The government’s decision to table a resolution before Parliament about the expulsion of the French ambassador reflects a strange sort of surrender to the Tehrik Labbaik Pakistan, which had demanded this as a sign of protest against the French defence of the blasphemous cartoons published in Charlie Hebdo. The finding of parliamentary time to discuss a foreign-policy issue contrasts with the government’s reluctance to bring the IMF Agreement before Parliament. It is a separate issue of how France reacts, but the whole story of the TLP sit-in and the agreements that ended it indicate either that the government has a sneaking sympathy for its hard line, or that it has some degree of support among powerful background forces.
While there can be no doubt that blasphemy against the Holy Prophet (PBUH) is anathema to the overwhelming Muslim majority of Pakistan, the question arises who exactly has appointed the TLP responsible for such blasphemy, and how its members, who have no representation in Parliament despite a major effort in the 2018 election, have licence to indulge in generalized violence, as they have threatened to do, or to block vital arteries, as they have actually done. The government must consider the impact not just on France, but on all international observers, of appearing to conduct foreign relations under the supervision of such groups. To take one example, what does the government intend to do if some group was to take exception to the treatment of co-religionists in Xinjiang by the Chinese government?

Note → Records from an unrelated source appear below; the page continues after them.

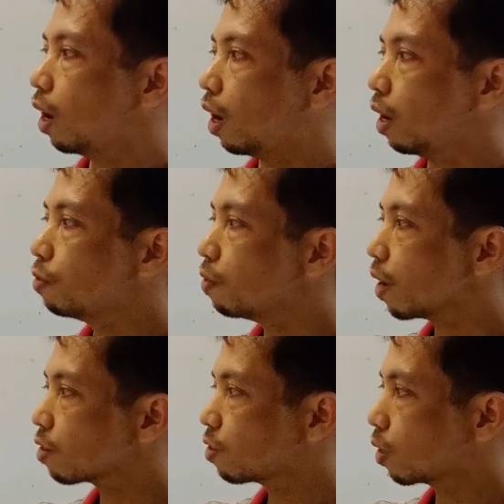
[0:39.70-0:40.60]
uh, f of
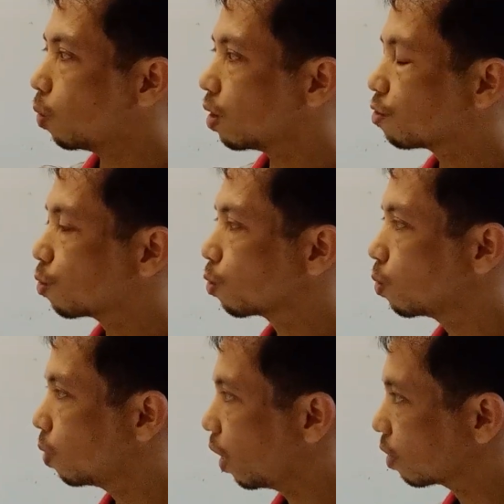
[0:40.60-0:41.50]
x equals to
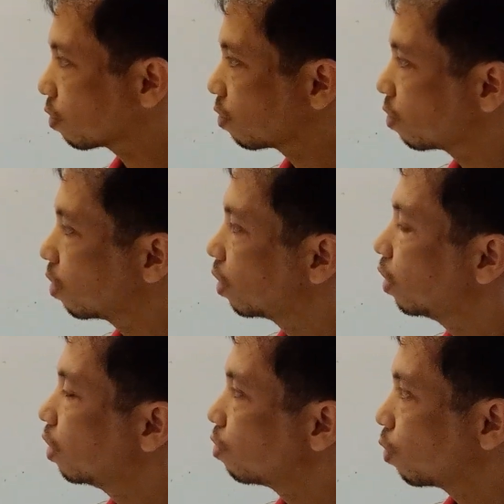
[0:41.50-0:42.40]
2x.
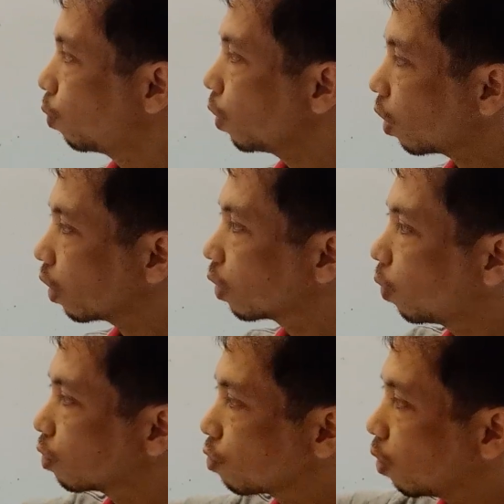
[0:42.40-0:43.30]
So we are
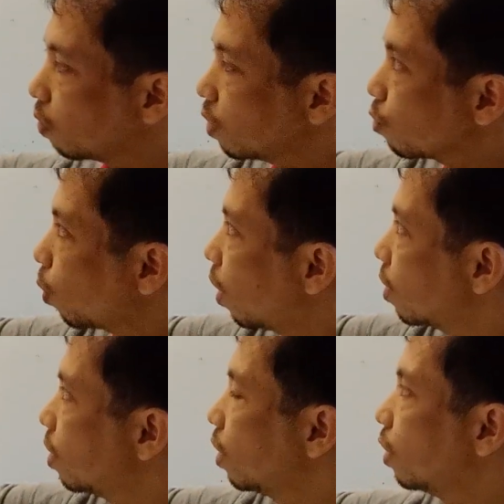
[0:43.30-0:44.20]
going to solve this
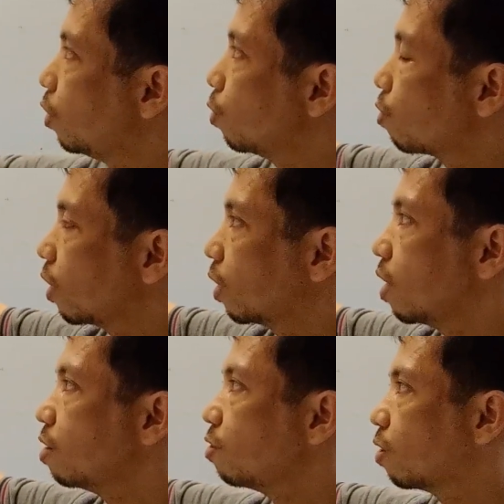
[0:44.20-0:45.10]
one using
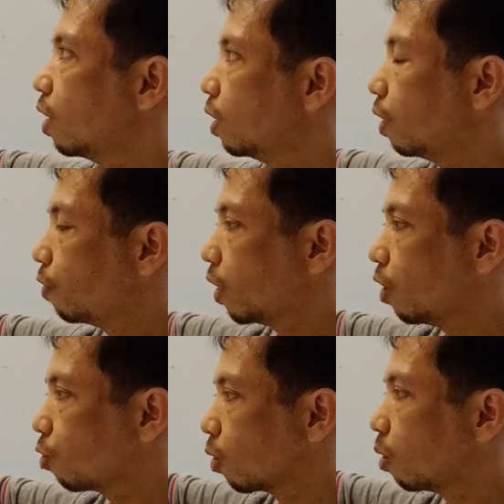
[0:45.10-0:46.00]
this
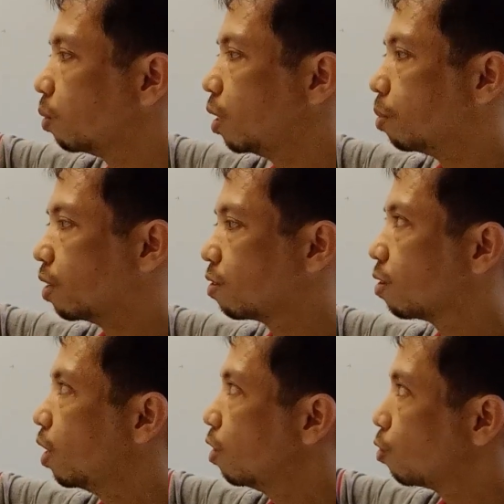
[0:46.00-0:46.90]
definition of
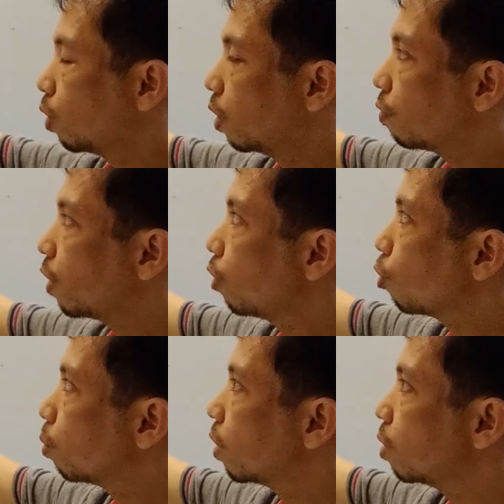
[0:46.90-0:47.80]
limits. So the
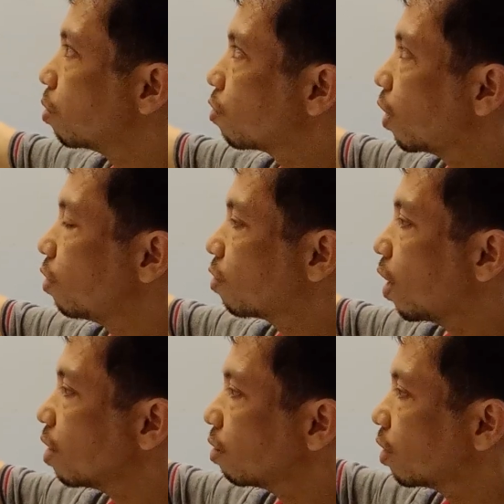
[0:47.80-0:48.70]
definition of limits says
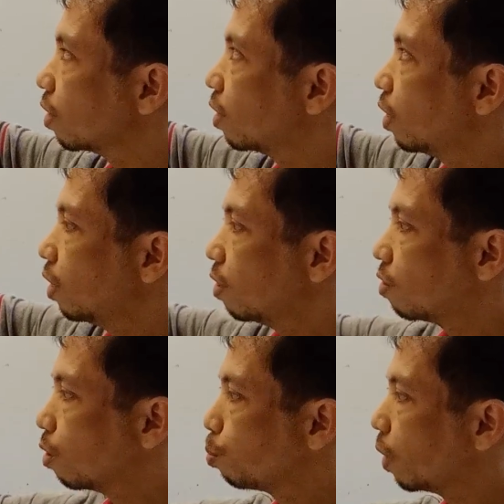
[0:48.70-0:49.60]
that
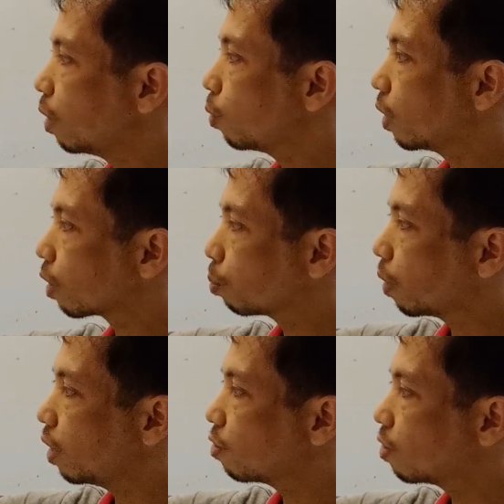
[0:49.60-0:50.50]
simply we
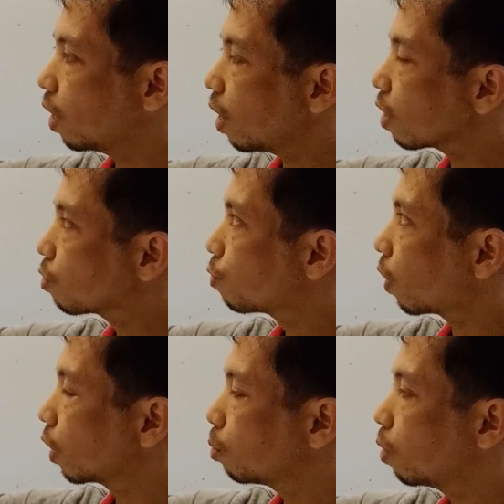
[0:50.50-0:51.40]
replace the x
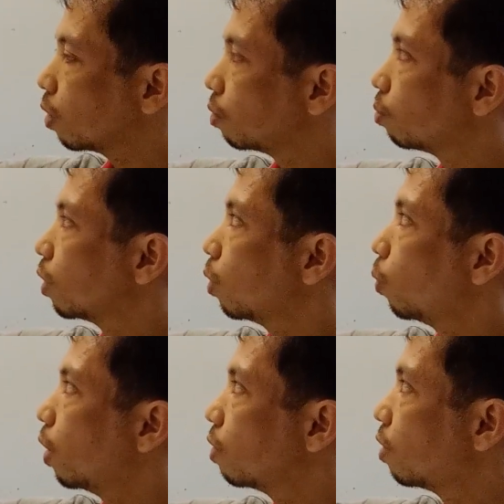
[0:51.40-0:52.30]
variable
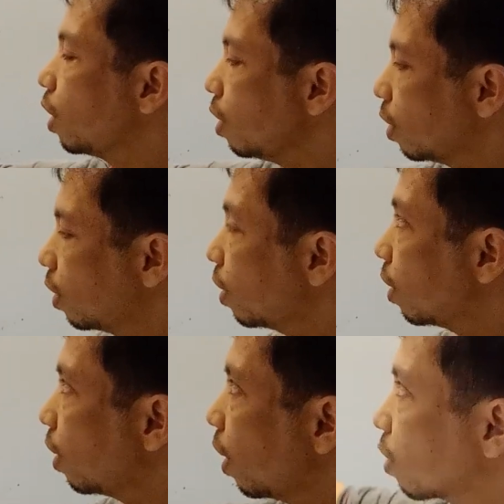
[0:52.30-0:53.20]
with the
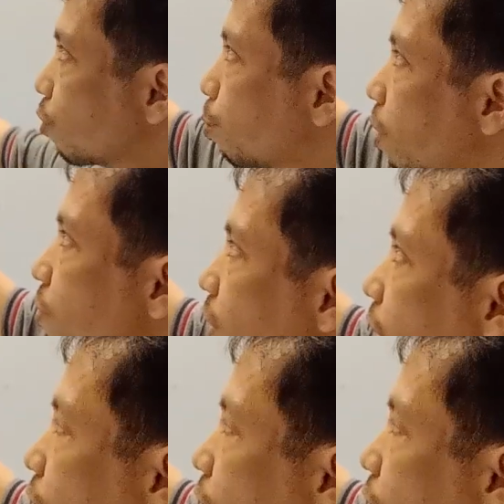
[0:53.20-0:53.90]
x plus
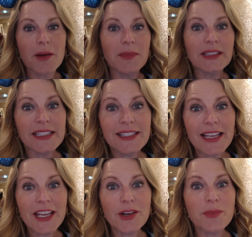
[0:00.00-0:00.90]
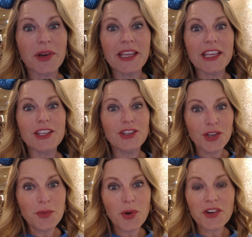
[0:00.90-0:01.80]
Melissa here bringing
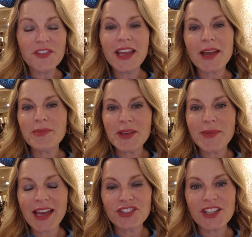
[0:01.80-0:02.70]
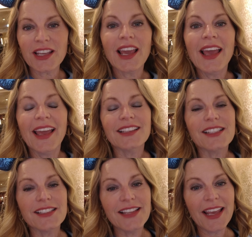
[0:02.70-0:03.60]
you more VIP magic and
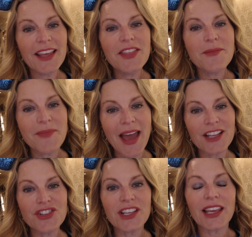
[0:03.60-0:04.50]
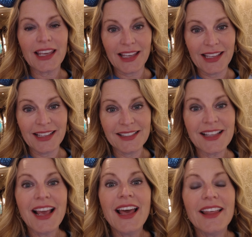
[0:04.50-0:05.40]
today the magic is
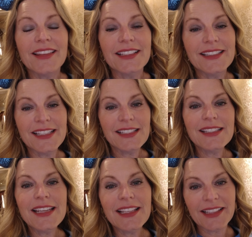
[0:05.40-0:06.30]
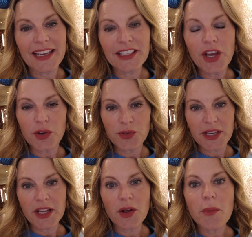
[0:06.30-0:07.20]
the Disneyland
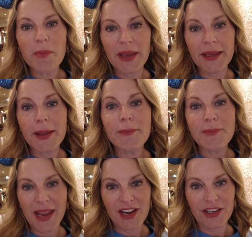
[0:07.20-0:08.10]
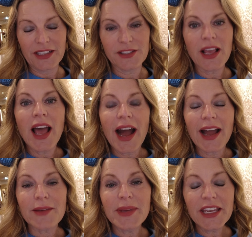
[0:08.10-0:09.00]
Hotel in Paris.
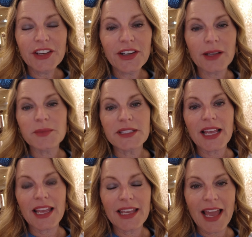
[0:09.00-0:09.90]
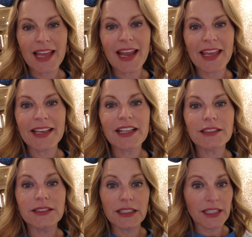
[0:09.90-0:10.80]
I'm here, I'm staying at a
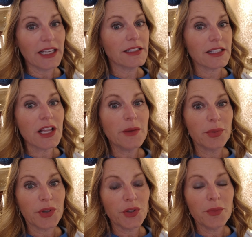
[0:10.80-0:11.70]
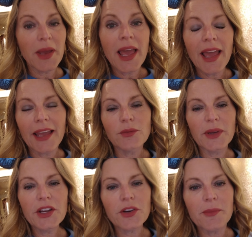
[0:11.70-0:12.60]
deluxe club room and
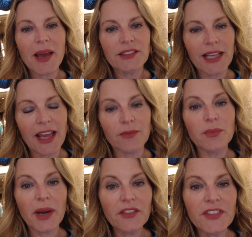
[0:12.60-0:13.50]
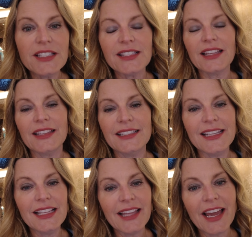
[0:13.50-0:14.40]
we are about to have breakfast in the
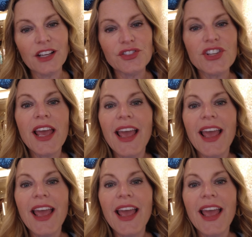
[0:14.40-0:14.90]
D Lounge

This latitude is all the more worrisome as there are signs that the TLP enjoys support of the powers that be. The hounding of Mr Justice Faez Isa of the Supreme Court began after his judgment in the case of the TLP’s Faizabad sit-in, party workers were given money openly at its end. The government must act to prevent the impression that it is taking action against blasphemy not because it is wrong, but because it wants to pacify the TLP. It must dispel the impression that it is not concerned with a cause’s rightness, as with its supporters’ nuisance value.